Адаптивный иммунитет человека реализуется за счет Т клеток и Б-клеток, которые несут на своей поверхности специальные гипервариабельные белки - Т-клеточные рецепторы (T-cell receptor, TCR)  и Б-клеточные рецепторы (B-cell receptor, BCR), соответственно. Такие белки генерируются на основе случайно собранных фрагментов генома из определенной области в процессе V(D)J-рекомбинации (результирующая последовательность нуклеотидов хранится в клетке). TCR распознают короткие фрагменты белков, которые производят зараженные патогенами (вирусами) клетки, и играют ключевую роль в иммунном ответе на атаки патогенов. Потенциальное разнообразие TCR огромно, к примеру, для TCR бета-цепей оно оценивается сверху как 10^14. Количество различных TCR в человеке гораздо меньше и оценивается снизу как 10^6. Технологии секвенирования нового поколения позволили получать данные о Т-клетках большого объема. Известно, что репертуар TCR (множество рецепторов) изменяет свою структуру после встречи с каким-либо патогеном - распознавшие клетки делятся, увеличивают свою численность и “вытесняют” остальные. В случае, если у нас есть информация, что определенная группа зараженных людей имеет примерно похожие TCR в ответ на определенный патоген, и есть контрольная группа, которая точно не заражалась этим патогеном, то, теоретически, по данным репертуара возможно предположить, какие TCR отвечают за распознавание этого патогена, причем, поскольку TCR могут быть похожими (CASSGGAYFF и CASSGWAYFF), можно искать не конкретные последовательности TCR, а “распознающие мотивы”. От вас требуется предложить метод решения такой проблемы.

Команда:

  • Ася Менделевич 
  • Илмира Терпугова
  • Милена Мансурова 
  • Герман Осьмак
  • Евгений Румынский

Презентация результатов

Руководитель: Вадим Назаров; НИУ ВШЭ, ИБХ РАН, BioHub - @vadimnazarov


10. (Назаров) Предсказание связывания MHC и белков

Связывание MHC и белков играет одну из важнейших ролей в работе иммунной системы. Связанные пары MHC:белок распознаются Т-клеточными рецепторами, которые запускают иммунный ответ в зависимости от того, распознал ли рецептор представленный белок как “свой” или как “чужой”. При этом, важно знать, способен ли MHC вообще связаться с некоторым белком. С увеличением объема данных о том, какие MHC и белки связываются, стало возможным обучать модели и предсказывать силу связывания. Вашей задачей будет придумать новую модель связывания, победив все предыдущие и сделав новый “золотой стандарт” связывания.

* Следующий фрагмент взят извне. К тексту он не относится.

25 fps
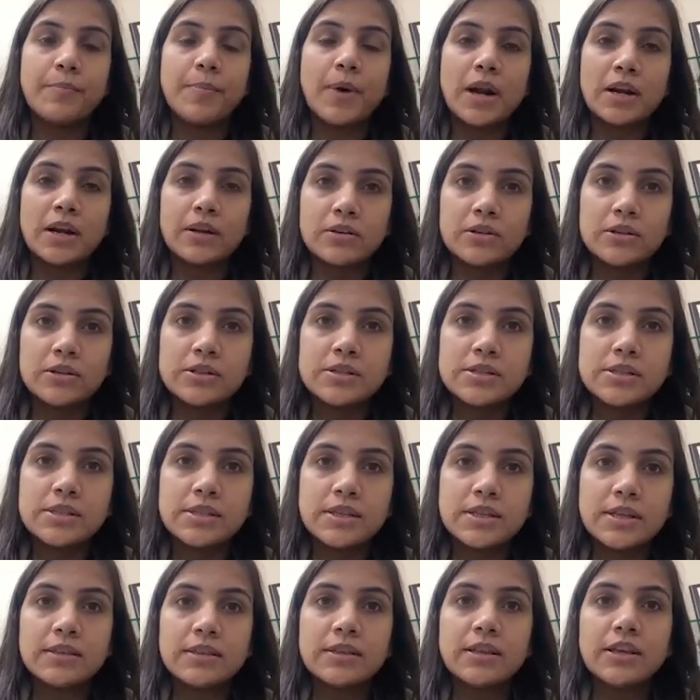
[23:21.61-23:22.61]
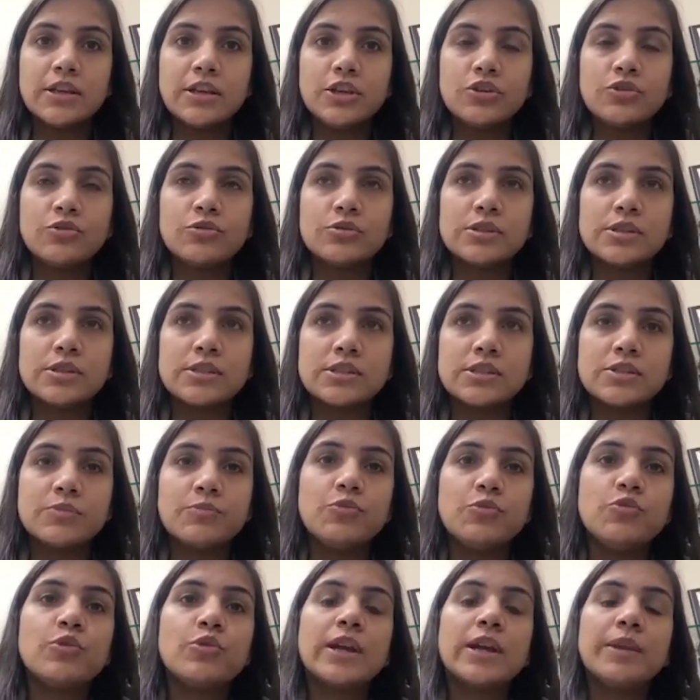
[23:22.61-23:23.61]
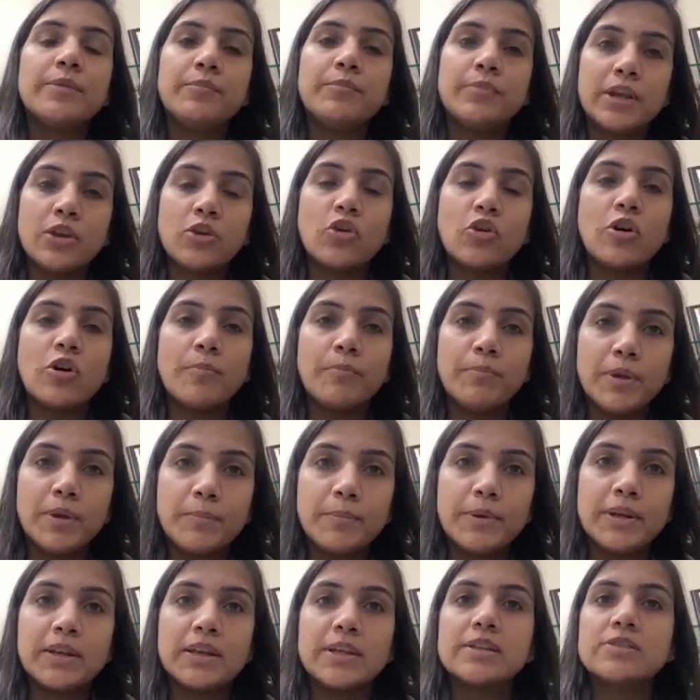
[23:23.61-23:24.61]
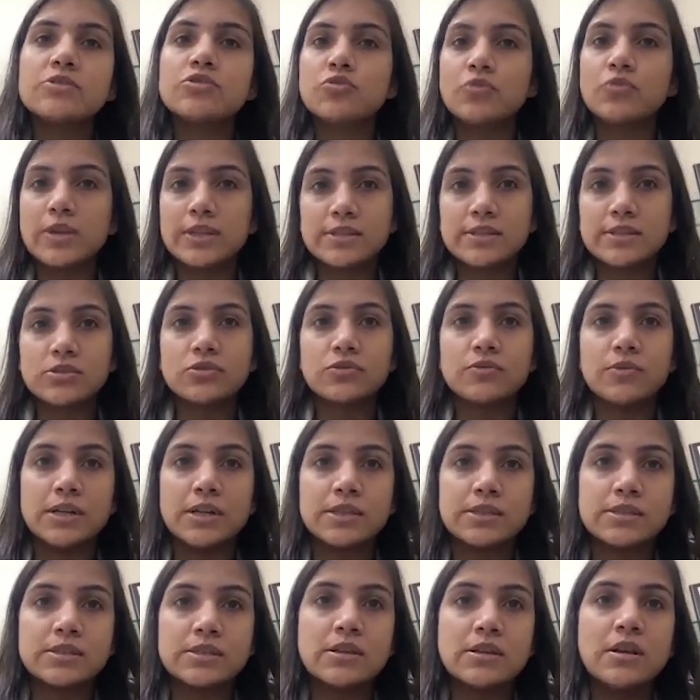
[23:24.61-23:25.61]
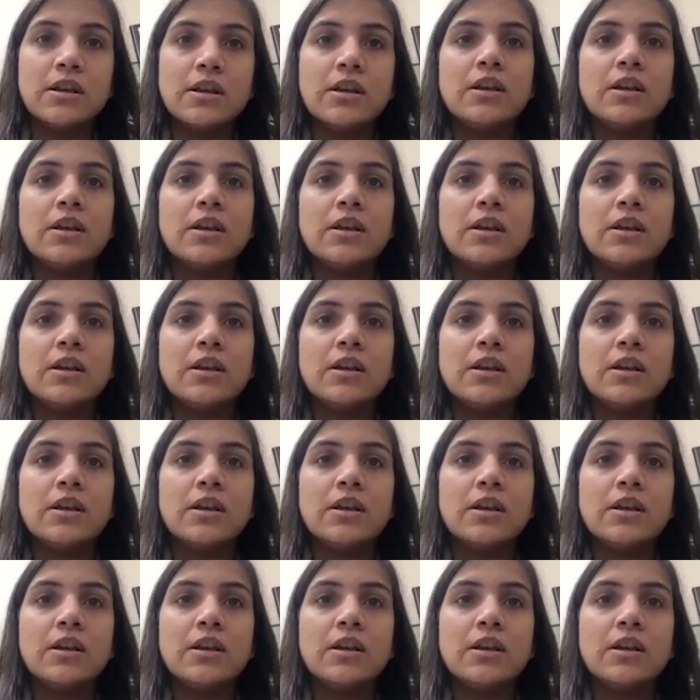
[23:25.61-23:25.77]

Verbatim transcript: partners in the ecosystem who can bring complementing strengths to us.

Или просто понять, как можно все это улучшить, предложить и реализовать пару простых, но работающих идей, и попрактиваться в применении машинного обучения на необычных данных. МатериалыЗолотой стандартОдна из последних интересных статей по теме

Команда:

  • Софья Толстоухова
  • Эмиль Мельников
  • Александр Мейстер
  • Маргарита Перцева
  • Владимир Глазачев
  • Рудольф Лайко

Презентация результатов

Руководитель: Вадим Назаров; НИУ ВШЭ, ИБХ РАН, BioHub - @vadimnazarov


Итоги

Презентации участников оценивало жюри, в состав которого вошли лекторы и члены программного комитета школы, которое выбрало три лучших проекта школы. Подводя итоги, жюри отметило, что все команды справились и показали хорошие результаты.

1 место

(Sügis) Определение аутоантител, которые могут быть использованны в диагностике заболевания Альцгеймера

2 место

(Назаров) Поиск сепарирующих мотивов между репертуарами иммунных рецепторов

3 место 

(Добрынин) Поиск и классификация эндогенных ретровирусов (ERV)

Мы поздравляем участников и победителей и желаем им дальнейших успехов в научной карьере!